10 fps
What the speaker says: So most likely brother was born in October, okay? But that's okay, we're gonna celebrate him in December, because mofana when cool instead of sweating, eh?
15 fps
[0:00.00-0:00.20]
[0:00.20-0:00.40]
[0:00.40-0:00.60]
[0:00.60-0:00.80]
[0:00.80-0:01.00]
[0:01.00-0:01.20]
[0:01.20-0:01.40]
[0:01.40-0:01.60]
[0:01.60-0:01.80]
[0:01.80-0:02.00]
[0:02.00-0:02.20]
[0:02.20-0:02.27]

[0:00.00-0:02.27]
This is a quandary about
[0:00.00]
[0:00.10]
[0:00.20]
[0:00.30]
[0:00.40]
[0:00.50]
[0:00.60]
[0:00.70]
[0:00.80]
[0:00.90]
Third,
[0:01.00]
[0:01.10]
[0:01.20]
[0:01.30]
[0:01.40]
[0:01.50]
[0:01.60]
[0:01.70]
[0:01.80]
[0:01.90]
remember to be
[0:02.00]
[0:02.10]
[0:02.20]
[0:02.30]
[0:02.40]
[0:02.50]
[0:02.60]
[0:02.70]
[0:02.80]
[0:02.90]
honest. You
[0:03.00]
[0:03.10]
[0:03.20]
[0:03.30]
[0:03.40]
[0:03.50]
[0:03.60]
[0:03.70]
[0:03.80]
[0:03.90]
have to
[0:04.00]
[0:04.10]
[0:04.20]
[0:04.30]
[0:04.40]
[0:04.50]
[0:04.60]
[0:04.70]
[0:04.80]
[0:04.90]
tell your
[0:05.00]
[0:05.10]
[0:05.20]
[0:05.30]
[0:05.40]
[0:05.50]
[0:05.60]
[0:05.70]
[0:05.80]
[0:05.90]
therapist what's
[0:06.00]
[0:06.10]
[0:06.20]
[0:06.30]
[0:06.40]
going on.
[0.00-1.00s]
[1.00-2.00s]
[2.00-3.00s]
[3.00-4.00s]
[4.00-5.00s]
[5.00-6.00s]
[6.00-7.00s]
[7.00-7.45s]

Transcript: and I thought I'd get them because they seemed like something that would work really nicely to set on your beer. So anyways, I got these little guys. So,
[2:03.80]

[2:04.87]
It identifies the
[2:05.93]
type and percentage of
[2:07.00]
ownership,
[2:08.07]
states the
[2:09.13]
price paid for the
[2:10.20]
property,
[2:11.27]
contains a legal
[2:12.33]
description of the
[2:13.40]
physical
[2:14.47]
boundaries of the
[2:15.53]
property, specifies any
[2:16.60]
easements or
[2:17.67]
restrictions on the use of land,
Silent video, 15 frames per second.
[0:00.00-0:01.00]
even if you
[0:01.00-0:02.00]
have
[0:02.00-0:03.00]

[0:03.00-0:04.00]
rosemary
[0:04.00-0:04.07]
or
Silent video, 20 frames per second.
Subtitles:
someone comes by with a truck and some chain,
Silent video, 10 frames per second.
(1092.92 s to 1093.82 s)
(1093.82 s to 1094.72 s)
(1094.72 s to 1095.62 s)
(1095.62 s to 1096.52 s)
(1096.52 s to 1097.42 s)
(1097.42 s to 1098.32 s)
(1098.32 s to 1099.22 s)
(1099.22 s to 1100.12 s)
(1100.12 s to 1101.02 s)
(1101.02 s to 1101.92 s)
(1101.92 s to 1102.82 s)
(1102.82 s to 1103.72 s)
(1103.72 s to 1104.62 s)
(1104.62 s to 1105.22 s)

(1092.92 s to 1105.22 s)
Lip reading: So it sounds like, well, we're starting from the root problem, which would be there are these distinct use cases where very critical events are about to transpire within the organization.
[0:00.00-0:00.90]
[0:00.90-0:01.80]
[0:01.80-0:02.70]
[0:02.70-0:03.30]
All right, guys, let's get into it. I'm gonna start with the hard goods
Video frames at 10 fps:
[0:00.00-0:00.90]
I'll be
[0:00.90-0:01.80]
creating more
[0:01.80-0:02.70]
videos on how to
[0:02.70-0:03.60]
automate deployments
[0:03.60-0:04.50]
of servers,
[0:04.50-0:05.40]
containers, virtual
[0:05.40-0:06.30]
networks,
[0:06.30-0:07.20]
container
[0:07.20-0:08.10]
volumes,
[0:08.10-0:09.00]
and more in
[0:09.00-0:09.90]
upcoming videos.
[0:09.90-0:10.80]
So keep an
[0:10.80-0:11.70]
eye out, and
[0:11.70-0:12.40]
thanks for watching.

The task:
Copy the entries above exactly, leaving none out.

Task answer:
10 fps
What the speaker says: So most likely brother was born in October, okay? But that's okay, we're gonna celebrate him in December, because mofana when cool instead of sweating, eh?
15 fps
[0:00.00-0:00.20]
[0:00.20-0:00.40]
[0:00.40-0:00.60]
[0:00.60-0:00.80]
[0:00.80-0:01.00]
[0:01.00-0:01.20]
[0:01.20-0:01.40]
[0:01.40-0:01.60]
[0:01.60-0:01.80]
[0:01.80-0:02.00]
[0:02.00-0:02.20]
[0:02.20-0:02.27]

[0:00.00-0:02.27]
This is a quandary about
[0:00.00]
[0:00.10]
[0:00.20]
[0:00.30]
[0:00.40]
[0:00.50]
[0:00.60]
[0:00.70]
[0:00.80]
[0:00.90]
Third,
[0:01.00]
[0:01.10]
[0:01.20]
[0:01.30]
[0:01.40]
[0:01.50]
[0:01.60]
[0:01.70]
[0:01.80]
[0:01.90]
remember to be
[0:02.00]
[0:02.10]
[0:02.20]
[0:02.30]
[0:02.40]
[0:02.50]
[0:02.60]
[0:02.70]
[0:02.80]
[0:02.90]
honest. You
[0:03.00]
[0:03.10]
[0:03.20]
[0:03.30]
[0:03.40]
[0:03.50]
[0:03.60]
[0:03.70]
[0:03.80]
[0:03.90]
have to
[0:04.00]
[0:04.10]
[0:04.20]
[0:04.30]
[0:04.40]
[0:04.50]
[0:04.60]
[0:04.70]
[0:04.80]
[0:04.90]
tell your
[0:05.00]
[0:05.10]
[0:05.20]
[0:05.30]
[0:05.40]
[0:05.50]
[0:05.60]
[0:05.70]
[0:05.80]
[0:05.90]
therapist what's
[0:06.00]
[0:06.10]
[0:06.20]
[0:06.30]
[0:06.40]
going on.
[0.00-1.00s]
[1.00-2.00s]
[2.00-3.00s]
[3.00-4.00s]
[4.00-5.00s]
[5.00-6.00s]
[6.00-7.00s]
[7.00-7.45s]

Transcript: and I thought I'd get them because they seemed like something that would work really nicely to set on your beer. So anyways, I got these little guys. So,
[2:03.80]

[2:04.87]
It identifies the
[2:05.93]
type and percentage of
[2:07.00]
ownership,
[2:08.07]
states the
[2:09.13]
price paid for the
[2:10.20]
property,
[2:11.27]
contains a legal
[2:12.33]
description of the
[2:13.40]
physical
[2:14.47]
boundaries of the
[2:15.53]
property, specifies any
[2:16.60]
easements or
[2:17.67]
restrictions on the use of land,
Silent video, 15 frames per second.
[0:00.00-0:01.00]
even if you
[0:01.00-0:02.00]
have
[0:02.00-0:03.00]

[0:03.00-0:04.00]
rosemary
[0:04.00-0:04.07]
or
Silent video, 20 frames per second.
Subtitles:
someone comes by with a truck and some chain,
Silent video, 10 frames per second.
(1092.92 s to 1093.82 s)
(1093.82 s to 1094.72 s)
(1094.72 s to 1095.62 s)
(1095.62 s to 1096.52 s)
(1096.52 s to 1097.42 s)
(1097.42 s to 1098.32 s)
(1098.32 s to 1099.22 s)
(1099.22 s to 1100.12 s)
(1100.12 s to 1101.02 s)
(1101.02 s to 1101.92 s)
(1101.92 s to 1102.82 s)
(1102.82 s to 1103.72 s)
(1103.72 s to 1104.62 s)
(1104.62 s to 1105.22 s)

(1092.92 s to 1105.22 s)
Lip reading: So it sounds like, well, we're starting from the root problem, which would be there are these distinct use cases where very critical events are about to transpire within the organization.
[0:00.00-0:00.90]
[0:00.90-0:01.80]
[0:01.80-0:02.70]
[0:02.70-0:03.30]
All right, guys, let's get into it. I'm gonna start with the hard goods
Video frames at 10 fps:
[0:00.00-0:00.90]
I'll be
[0:00.90-0:01.80]
creating more
[0:01.80-0:02.70]
videos on how to
[0:02.70-0:03.60]
automate deployments
[0:03.60-0:04.50]
of servers,
[0:04.50-0:05.40]
containers, virtual
[0:05.40-0:06.30]
networks,
[0:06.30-0:07.20]
container
[0:07.20-0:08.10]
volumes,
[0:08.10-0:09.00]
and more in
[0:09.00-0:09.90]
upcoming videos.
[0:09.90-0:10.80]
So keep an
[0:10.80-0:11.70]
eye out, and
[0:11.70-0:12.40]
thanks for watching.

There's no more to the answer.